Salsa and ChaCha are two of the most famous stream ciphers in recent times. Most of the attacks available so far against these two ciphers are differential attacks, where a difference is given as an input in the initial state of the cipher and in the output some correlation is investigated. This correlation works as a distinguisher. All the key recovery attacks against these ciphers are based on these observed distinguishers. However, the distinguisher in the differential attack was purely an experimental observation, and the reason for this bias was unknown so far. In this paper, we provide a full theoretical proof of both the observed distinguishers for Salsa and ChaCha. In the key recovery attack, the idea of probabilistically neutral bit also plays a vital role.
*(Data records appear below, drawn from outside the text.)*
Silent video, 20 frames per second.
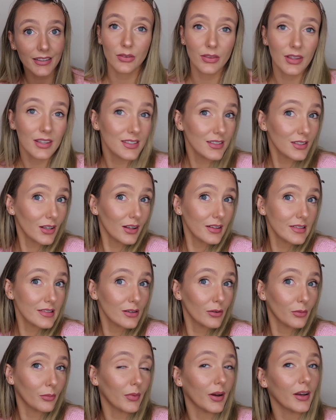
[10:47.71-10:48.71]
So this is
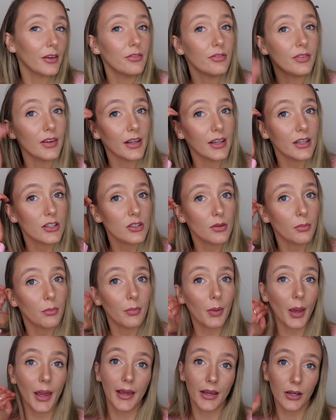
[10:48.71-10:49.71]
also my finished
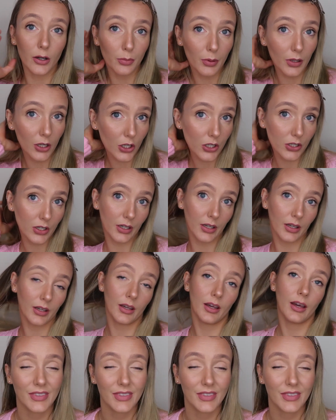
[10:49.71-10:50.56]
makeup look.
Here, we also theoretically explain the reason of a particular key bit of Salsa to be probabilistically neutral. This is the first attempt to provide a theoretical justification of the idea of differential key recovery attack against these two ciphers.

中文翻译：

---

证明Salsa和ChaCha在差分攻击中的偏差

Salsa 和 ChaCha 是最近两个最著名的流密码。迄今为止，针对这两种密码的大多数攻击都是差分攻击，其中在密码的初始状态中将差异作为输入给出，并在输出中研究一些相关性。这种相关性用作区分符。针对这些密码的所有密钥恢复攻击都基于这些观察到的区分符。然而，差分攻击中的区分器纯粹是一个实验观察，导致这种偏差的原因目前尚不清楚。在本文中，我们提供了观察到的 Salsa 和 ChaCha 区分符的完整理论证明。在密钥恢复攻击中，概率中性位的思想也起着至关重要的作用。这里，我们还从理论上解释了 Salsa 的特定关键位在概率上是中性的原因。这是第一次尝试为针对这两种密码的差分密钥恢复攻击的想法提供理论依据。